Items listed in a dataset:

━━━

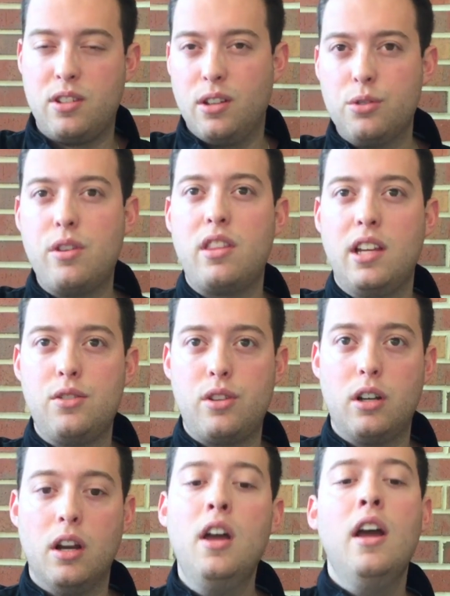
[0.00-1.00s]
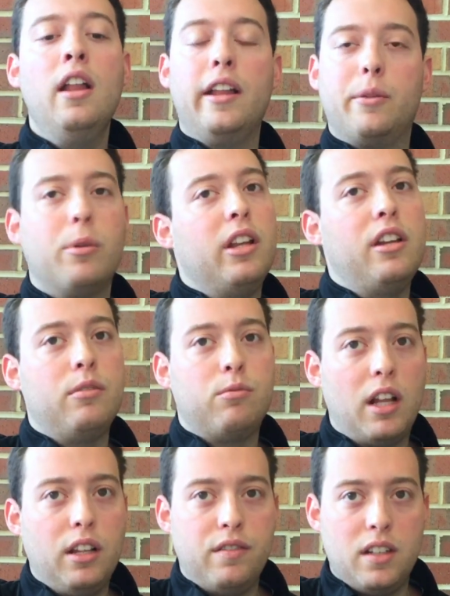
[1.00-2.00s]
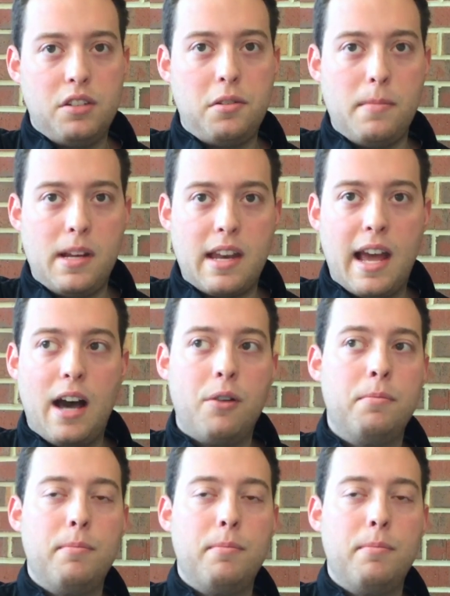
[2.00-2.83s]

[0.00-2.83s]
And those are things that are like really relevant to me now.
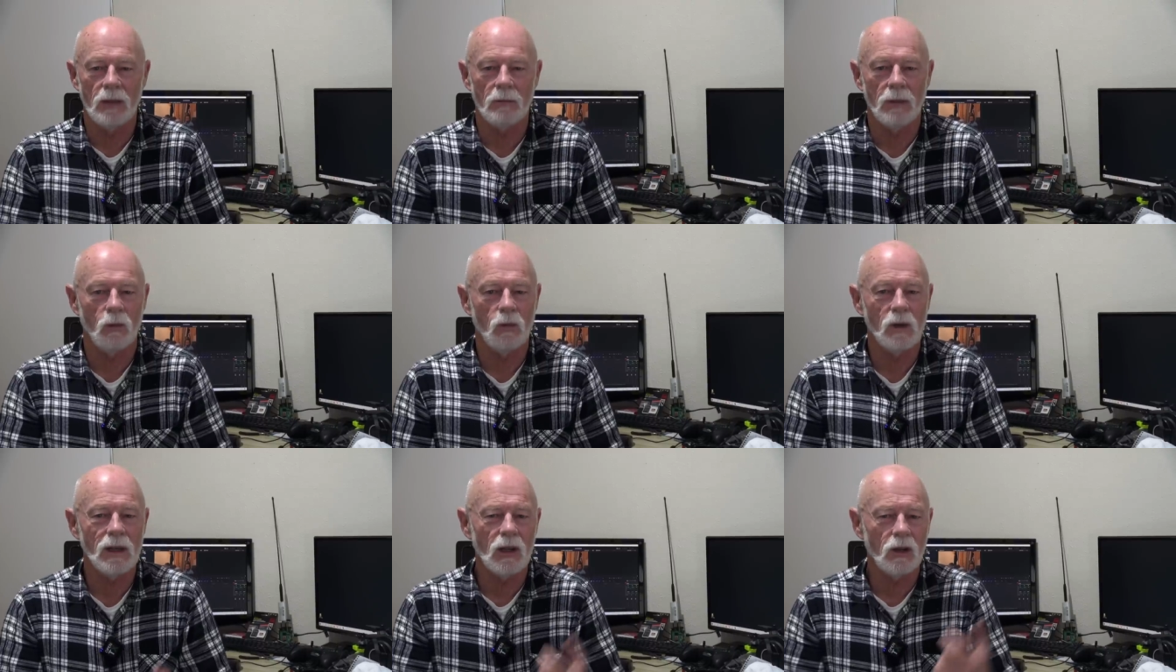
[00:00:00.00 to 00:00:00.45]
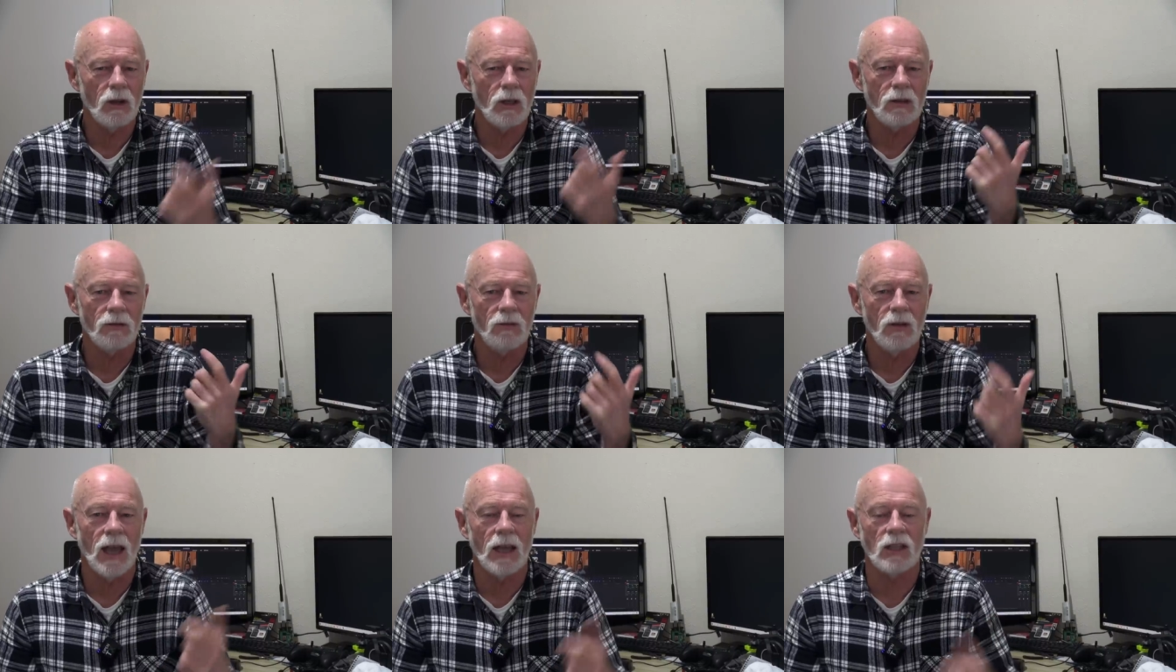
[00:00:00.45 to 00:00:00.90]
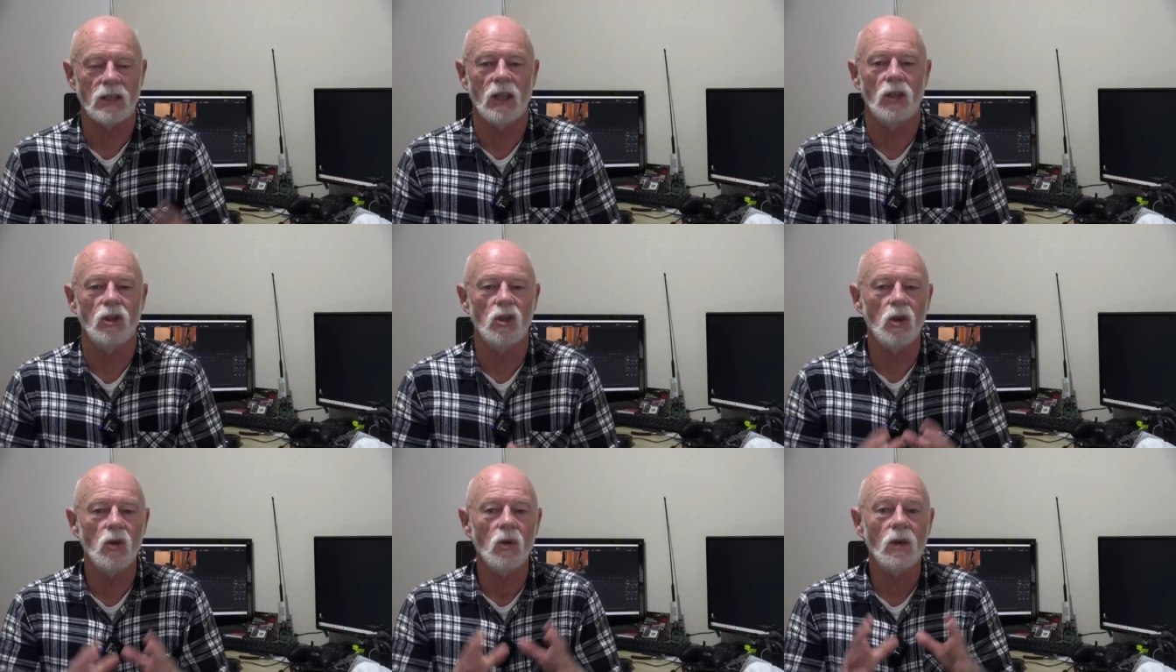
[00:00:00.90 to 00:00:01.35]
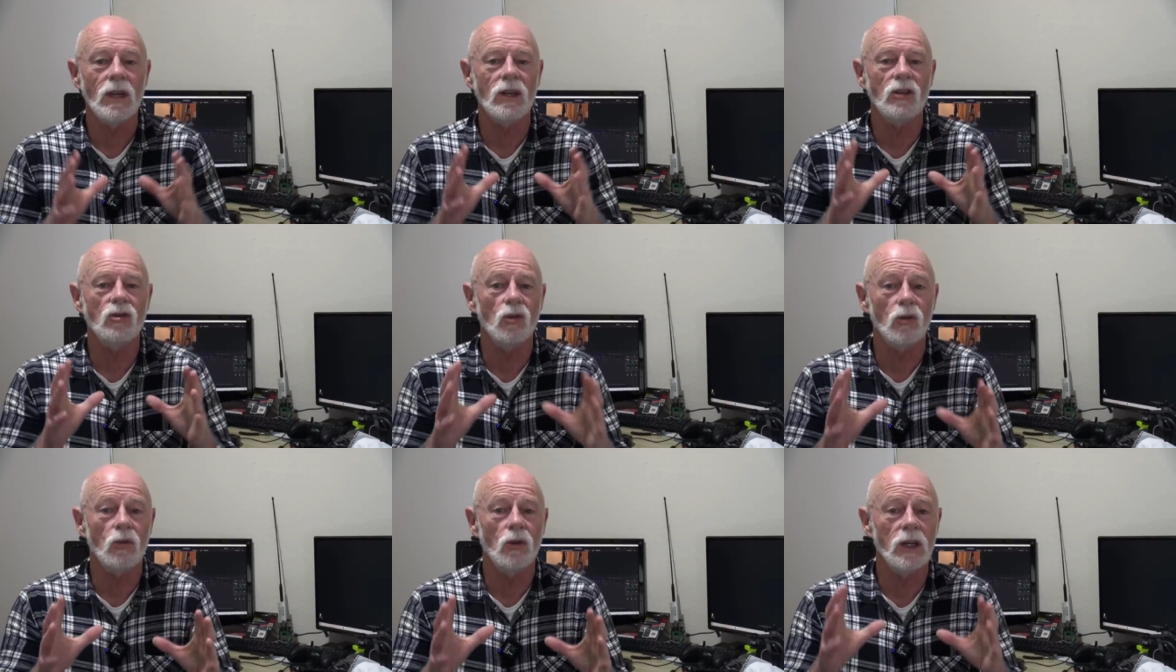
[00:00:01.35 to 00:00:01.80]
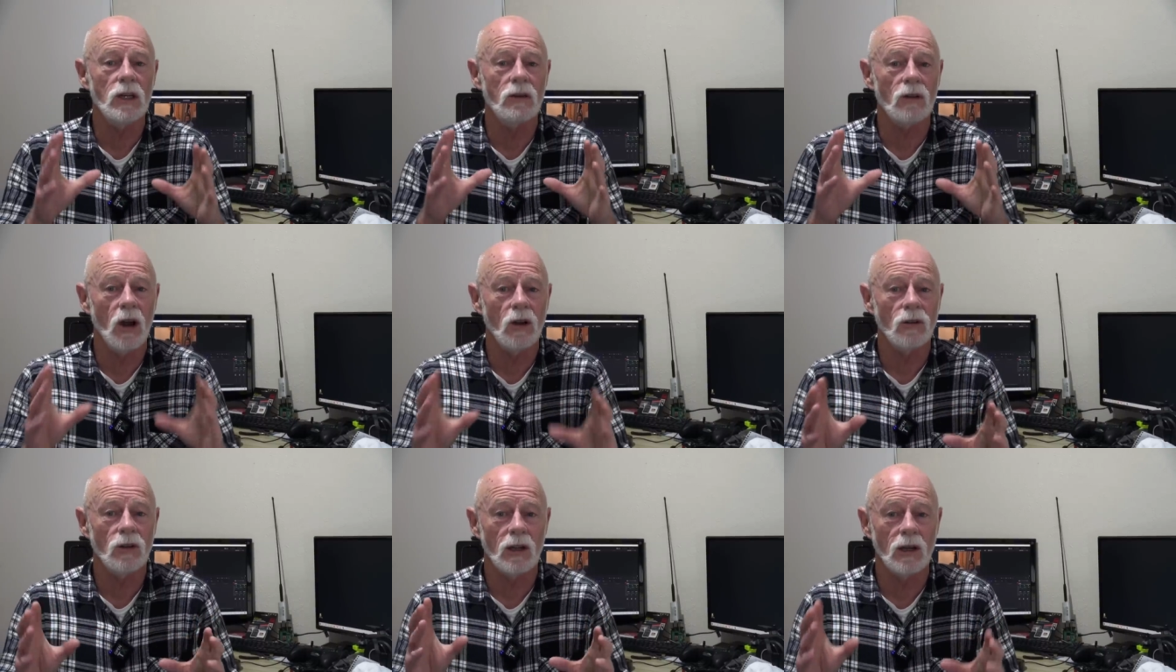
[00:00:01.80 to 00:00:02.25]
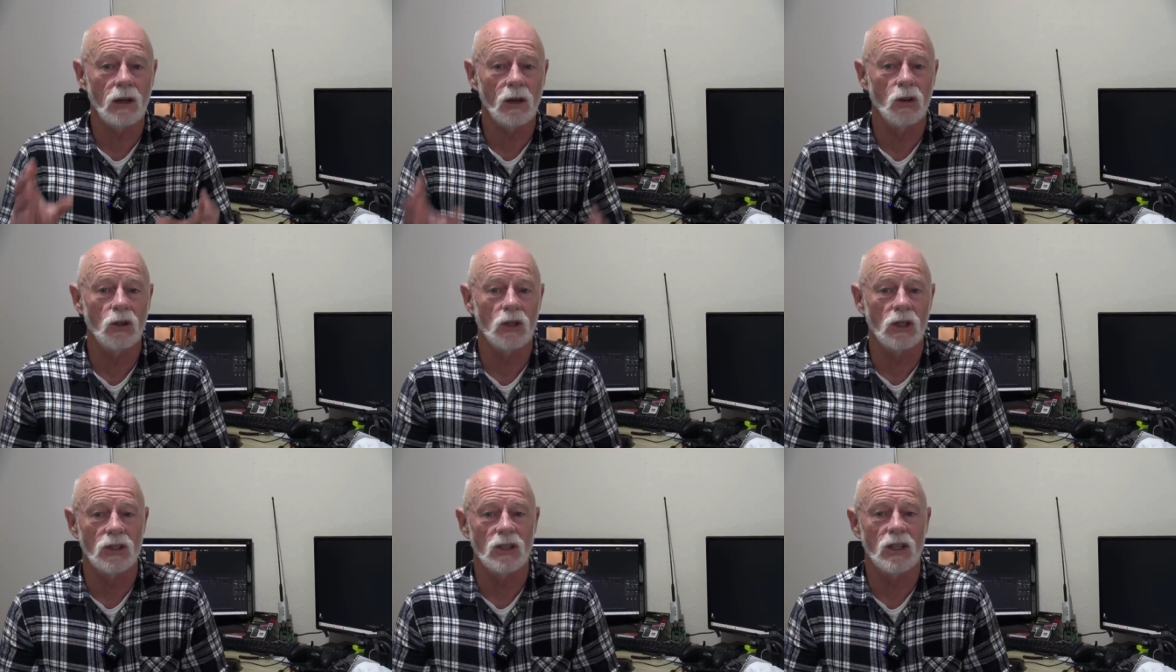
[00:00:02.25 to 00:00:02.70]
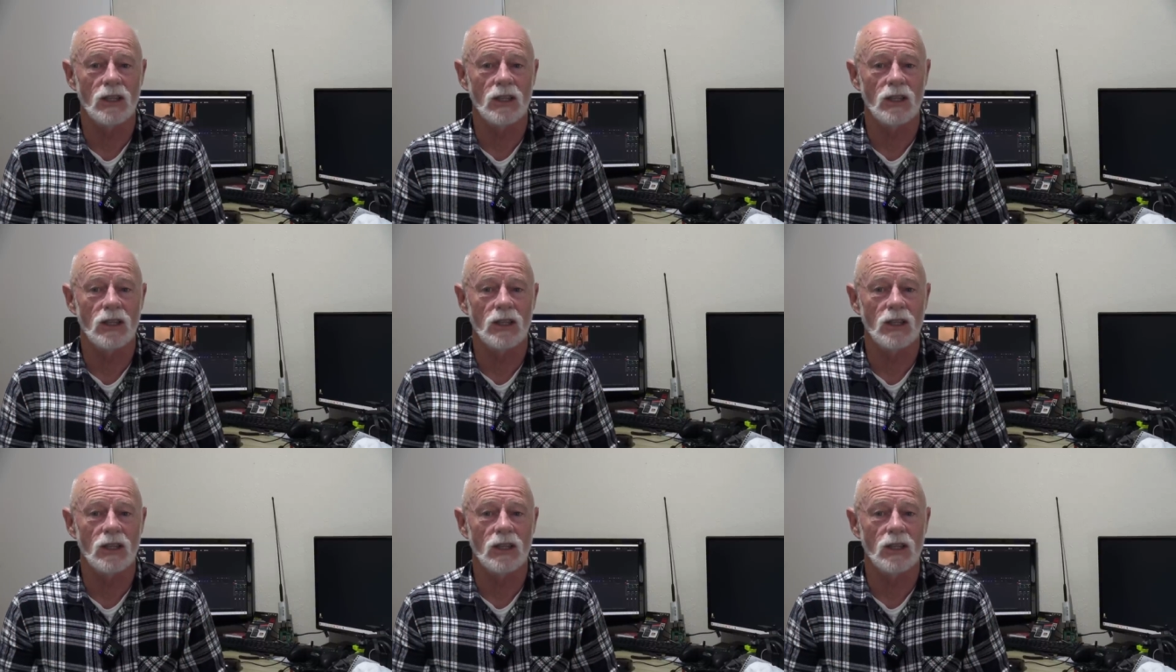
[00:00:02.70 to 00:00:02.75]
but we'll look at the facts and you can draw your own conclusions.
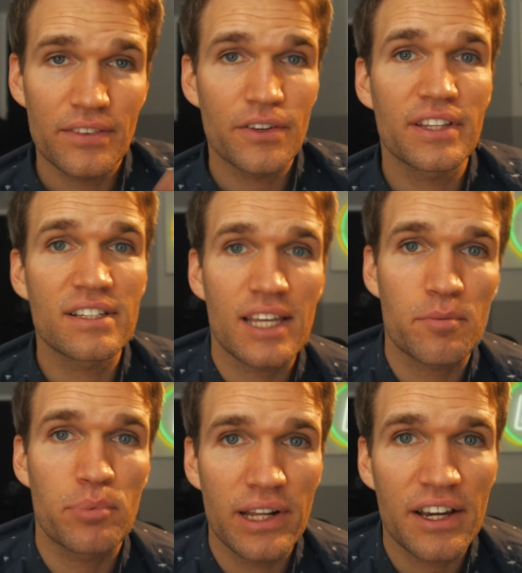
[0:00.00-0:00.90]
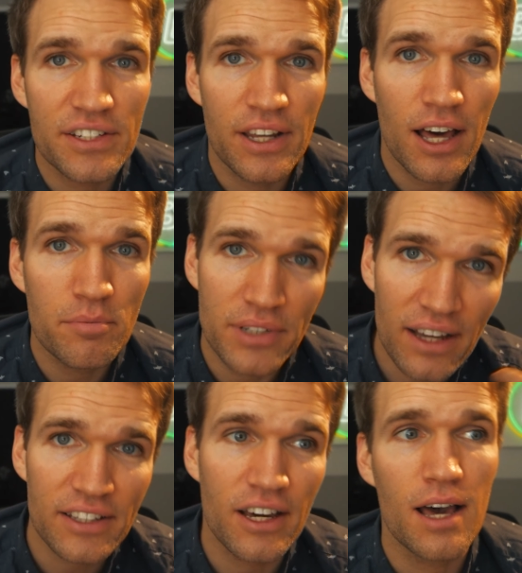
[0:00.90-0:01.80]
There are things like
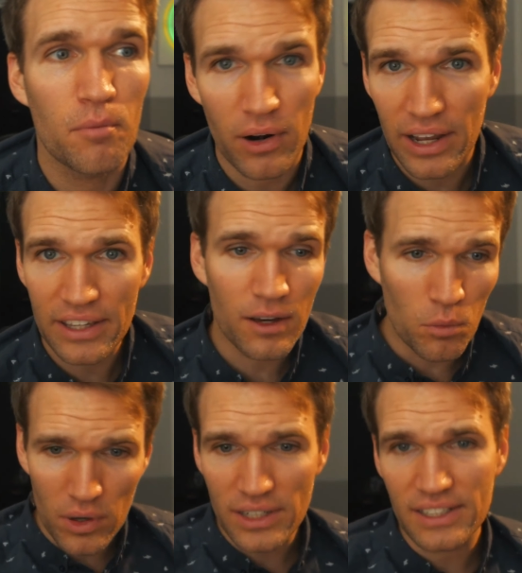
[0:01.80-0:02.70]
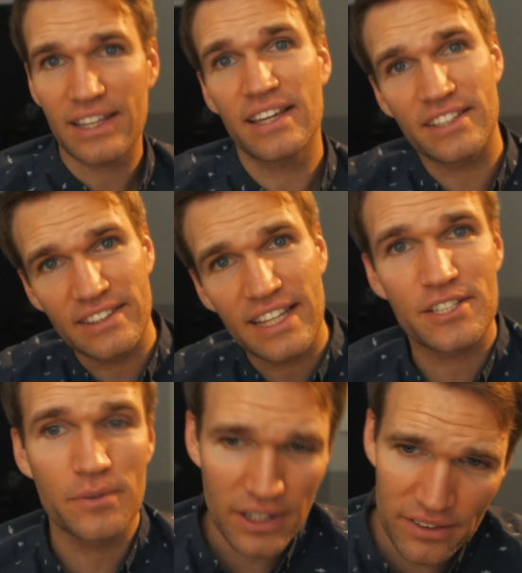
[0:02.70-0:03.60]
productionhub.com, where I got one gig that led
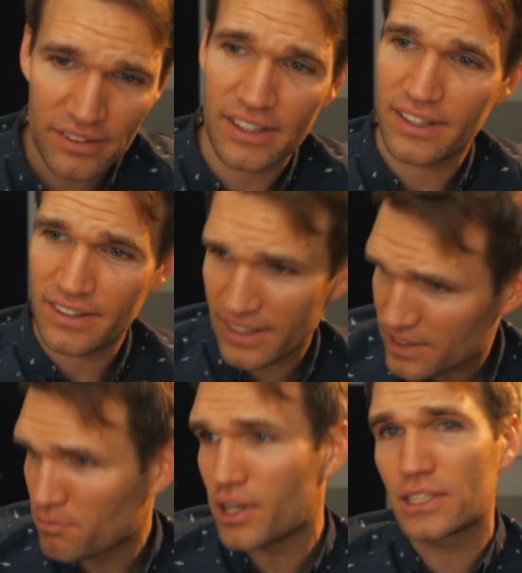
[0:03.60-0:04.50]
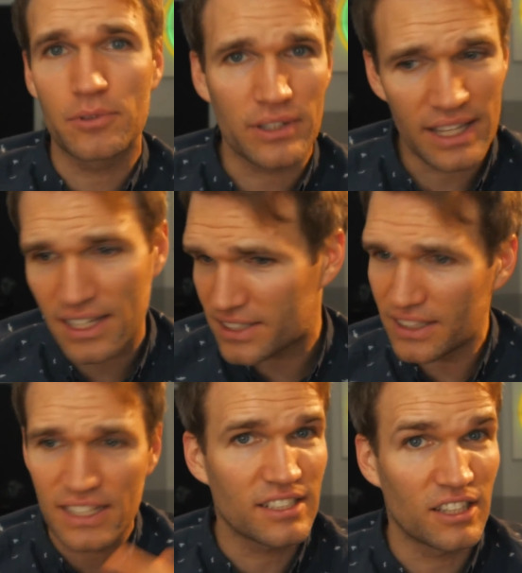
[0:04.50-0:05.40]
to another gig, that led to multiple gigs, that
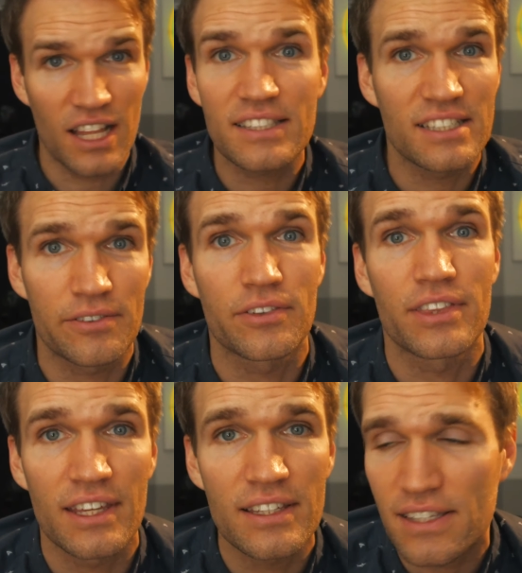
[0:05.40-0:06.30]
led to lots of different things.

━━━

_Task brief_.
Repeat exactly the lines from the one containing "[00:00:02.70 to 00:00:02.75]" through the last line of the records above, both included, and leave out the pictures.

_Task output_.
[00:00:02.70 to 00:00:02.75]
but we'll look at the facts and you can draw your own conclusions.
[0:00.00-0:00.90]
[0:00.90-0:01.80]
There are things like
[0:01.80-0:02.70]
[0:02.70-0:03.60]
productionhub.com, where I got one gig that led
[0:03.60-0:04.50]
[0:04.50-0:05.40]
to another gig, that led to multiple gigs, that
[0:05.40-0:06.30]
led to lots of different things.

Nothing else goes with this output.